**PROBLEM REQUIREMENTS**
Transcribe the lines exactly, beginning with the one that contains "[0:00.00-0:01.06]" and ending with the final line of the records. Do not transcribe pictures.

**ENTRIES PROVIDED**
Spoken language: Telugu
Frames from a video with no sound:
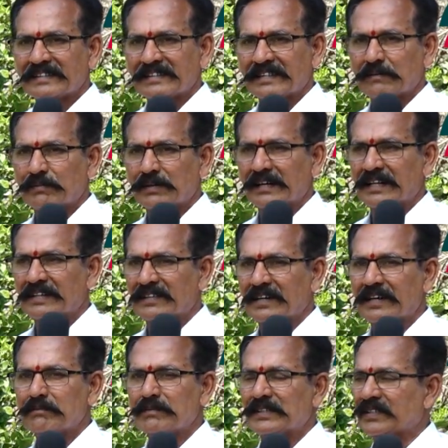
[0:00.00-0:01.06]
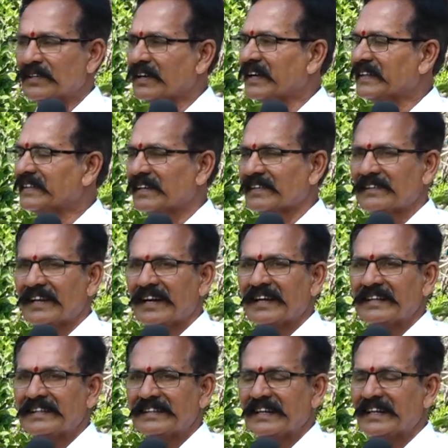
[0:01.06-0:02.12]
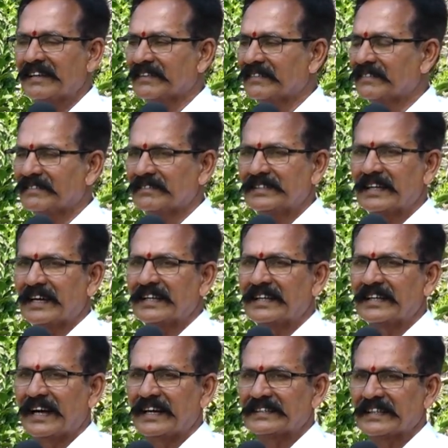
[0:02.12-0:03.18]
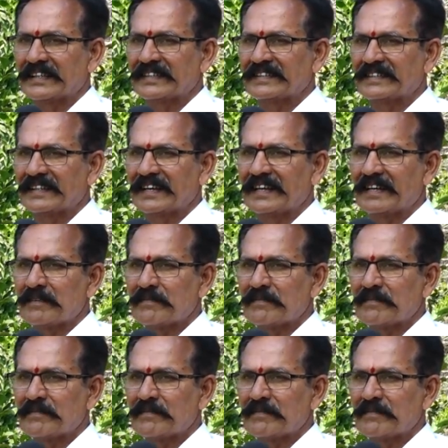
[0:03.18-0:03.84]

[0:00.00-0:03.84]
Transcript: చెప్పగలుగుతున్నాం మిత్రులందరూ కూడా ఇదే విధానాన్ని ఆచరిస్తే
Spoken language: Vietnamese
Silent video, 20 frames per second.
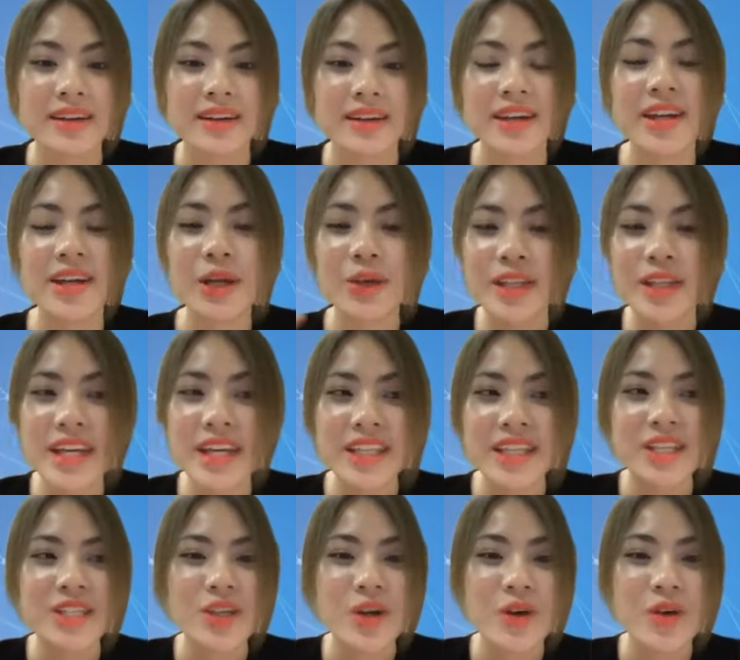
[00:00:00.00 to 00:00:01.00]
Lời đầu tiên
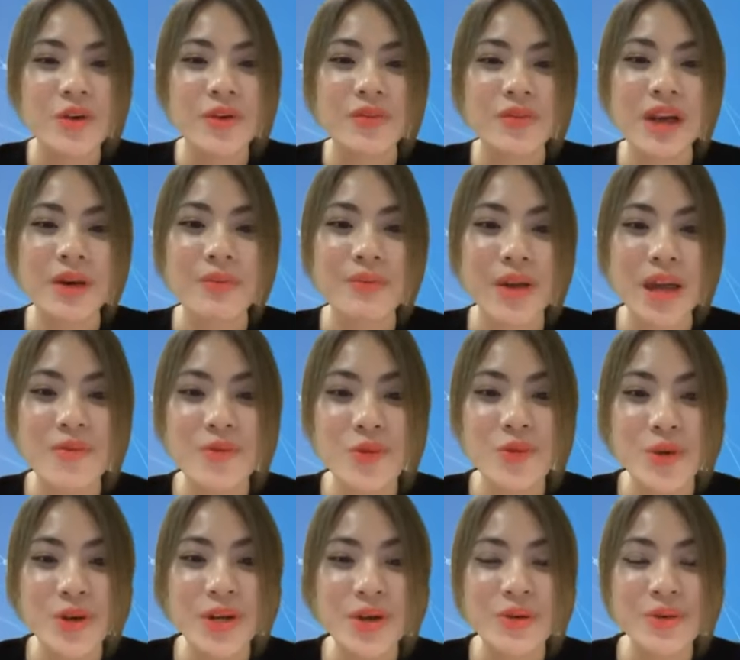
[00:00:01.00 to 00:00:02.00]
thì cho phép em
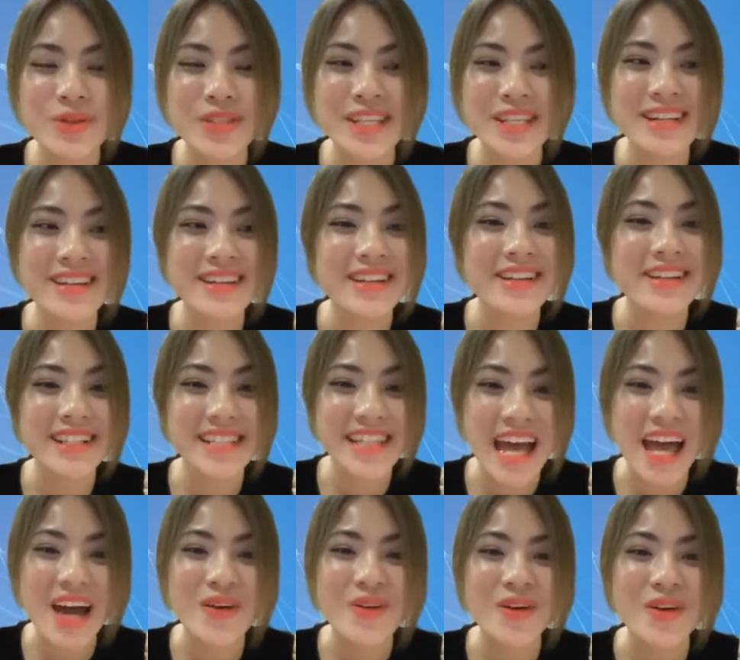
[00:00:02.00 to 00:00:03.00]
Vui cũng xin gửi lời
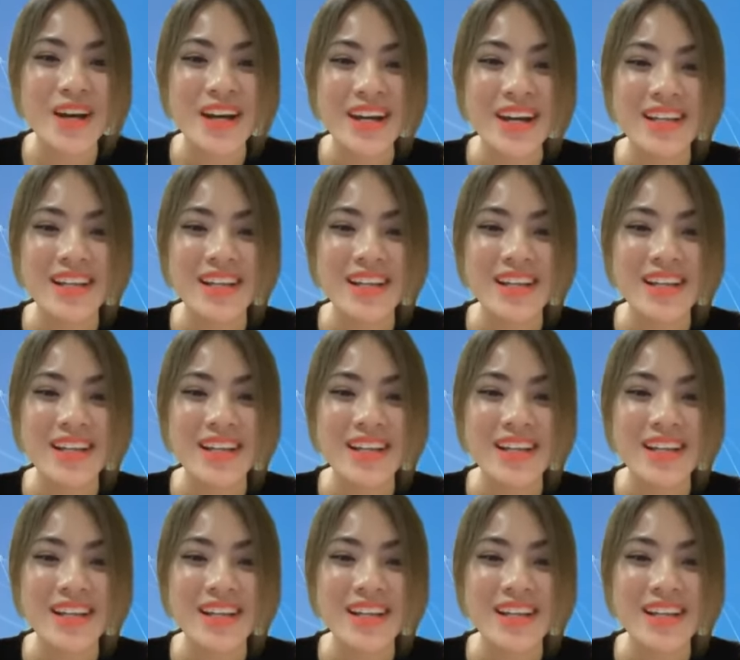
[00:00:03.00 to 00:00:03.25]
chào,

**RESULT OF THE TASK**
[0:00.00-0:01.06]
[0:01.06-0:02.12]
[0:02.12-0:03.18]
[0:03.18-0:03.84]

[0:00.00-0:03.84]
Transcript: చెప్పగలుగుతున్నాం మిత్రులందరూ కూడా ఇదే విధానాన్ని ఆచరిస్తే
Spoken language: Vietnamese
Silent video, 20 frames per second.
[00:00:00.00 to 00:00:01.00]
Lời đầu tiên
[00:00:01.00 to 00:00:02.00]
thì cho phép em
[00:00:02.00 to 00:00:03.00]
Vui cũng xin gửi lời
[00:00:03.00 to 00:00:03.25]
chào,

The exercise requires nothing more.